Winnipeg police chief Danny Smyth briefed the City of Winnipeg’s top administration about a vigil for 16-year-old Eishia Hudson, who had been shot and killed by police after a high-speed chase that followed a liquor store robbery in the city’s south end days prior, confidential documents obtained by Global News reveal.
In an April 14 briefing note with the subject line “Vigil at Fermor and Lagimodiere” sent to interim chief administrative officer Mike Ruta and chief corporate services officer Michael Jack, police chief Smyth outlined the police service’s response to an April 12 gathering in the intersection that saw mourners express outrage and grief over Hudson’s fatal police shooting.
In an interview Wednesday, Winnipeg Police Service Const. Rob Carver explained the briefing note — a similar brief went to the police board chair — was meant in part to correct “misinformation” surrounding the police response to the vigil, particularly criticism of police blocking access.
“No vehicles were allowed to pass through the intersection; however, people were allowed to park and walk to the vigil. No people were prevented from entering the vigil on foot,” Smyth wrote in the briefing note obtained by Global News through a freedom-of-information request.
“Councillors were receiving phone calls about what police had done,” Carver said in a phone interview.
Police stopped traffic on Lagimodiere Boulevard near Fermor Road before the April 12 vigil began.
“This briefing note was designed to correct that that we had prevented people from getting into the area, there was that narrative,” Carver said.
“We simply prevented people from driving too close. I know there were comments, some on social media, that they should have been able to drive closer — it’s a roadway.”
Carver said the vigil, similar to other demonstrations in roadways, technically contravened the Highway Traffic Act.
“We have a decision to make as a police service: are we going to enforce laws or are we going to take the higher ground and allow short term public inconvenience to allow people to do non-violent expressions of concern over very important topics?” he asked rhetorically.

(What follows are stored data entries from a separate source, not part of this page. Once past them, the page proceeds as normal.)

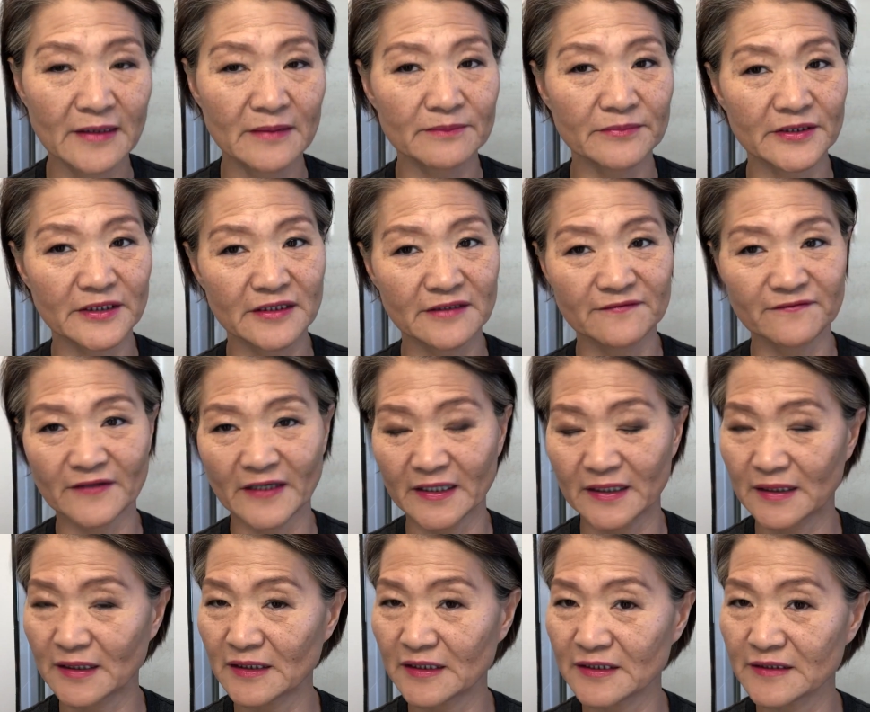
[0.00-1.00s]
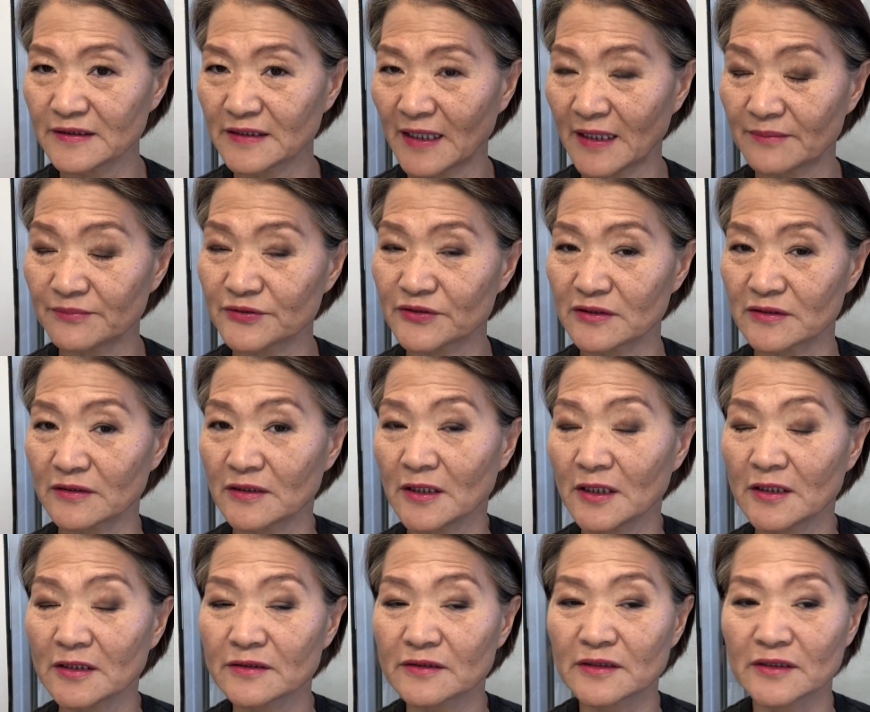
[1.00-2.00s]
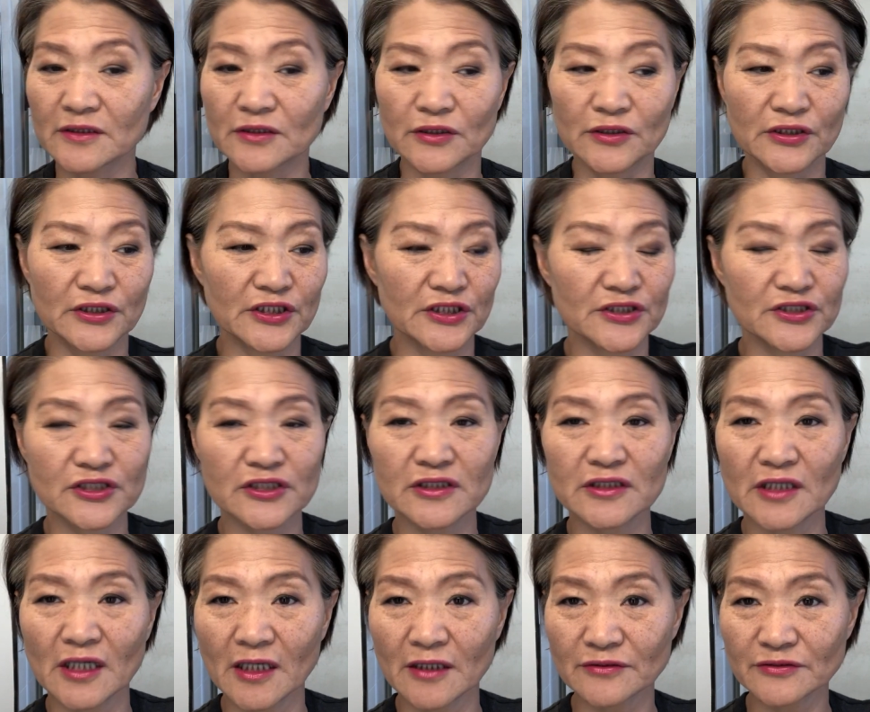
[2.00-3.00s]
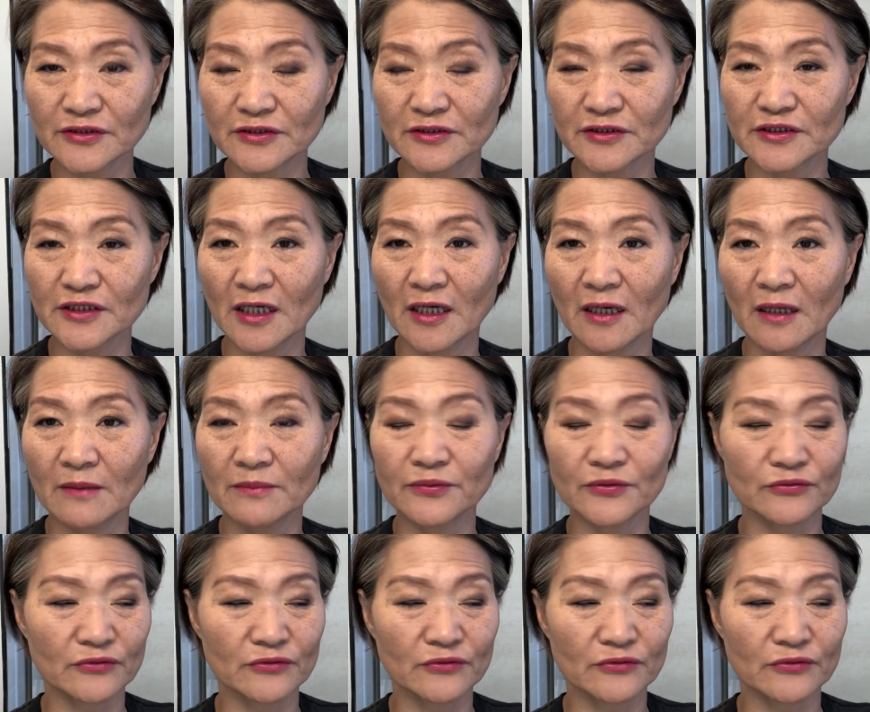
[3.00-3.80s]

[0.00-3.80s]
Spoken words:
But if I clean up the kitchen countertop,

The one-page brief is marked confidential.
“The vigil was in response to a police shooting that occurred in the area on April 8,” Smyth wrote.
According to Smyth’s brief, over 100 people went to mourn on the stretch of road where Hudson was killed after fleeing a Sage Creek liquor store robbery with a number of other youth. According to police, Hudson was driving a stolen vehicle which rammed into a police car and a number of other cars near the intersection.
Mourners held a round dance in the intersection.
“As these are multi-lane roadways with normal speeds of 80 km/hr… the roadway was closed to vehicular traffic for safety reasons,” Smyth told the city’s top administration in the memo.
In the brief, Smyth noted a tweet by Winnipeg Police Service’s duty office ahead of the vigil that called the gathering a protest was erroneous.
“I personally spoke with the officers in charge and they never viewed the matter as a protest,” Smyth wrote.
The briefing note is broken down into five main sections: cautionary notes/risk items; summary; recommendation; key issues; and current status/next steps.
“There was misinformation about people not being allowed to attend or participate,” Smyth wrote in the key issues section.
In the note, Smyth later compared the vigil to closures of Portage and Main in support of the Wet’suwet’en hereditary chiefs that occurred in March in terms of the police response.
The chief sent an almost identical confidential briefing note to the Winnipeg Police Board chair — at the time, Coun. Kevin Klein — the same day. The note sent to the police board lacks the cautionary notes/risk items subheading included in the letter to the top administrative officers — in the letter to Ruta and Jack, that line reads “No cautions or risks identified.”
Former police board chair Kevin Klein, who resigned June 11 following public disputes with city hall over governance of the board, said the confidential brief being sent to city administration is evidence of improper procedure and administrative overreach in police operations.
More seriously, Klein called the memo a violation of the provincial Police Services Act, the legislation that oversees policing in Manitoba.
“When I resigned from the Winnipeg Police Board I noted that the reasons were the dysfunction of the system and that I felt strongly that we were outside of the legislative requirements, that we weren’t following the law. This is evidence of that,” Klein said in an interview.
“The act is pretty clear, it’s trying to create a divide between police operations and the city, and this is again more evidence of what I was talking about.”
Klein said city administration should not be receiving confidential briefs from the chief.
“We have a problem here and it needs to be looked into,” he said.
Carver and city communications boss Felicia Wiltshire disputed Klein’s characterization of city administration’s briefing as improper.
Chief Smyth “is a city employee, as we all are, and councillors are getting questions about a situation that’s public — I don’t see how you could possibly argue that you wouldn’t be allowed to explain what we did (to administration),” Carver said of the confidential note.
Smyth is a member of the city’s senior management, Wiltshire wrote in an email in response to Global News’ questions on the briefing procedure and whether the April 14 brief adheres to provincial legislation.
“As with any member of the senior management team, Chief Smyth will prepare briefing notes for the (chief corporate services officer and chief administrative officer) on issues he feels need to be brought to their attention,” Wiltshire wrote further.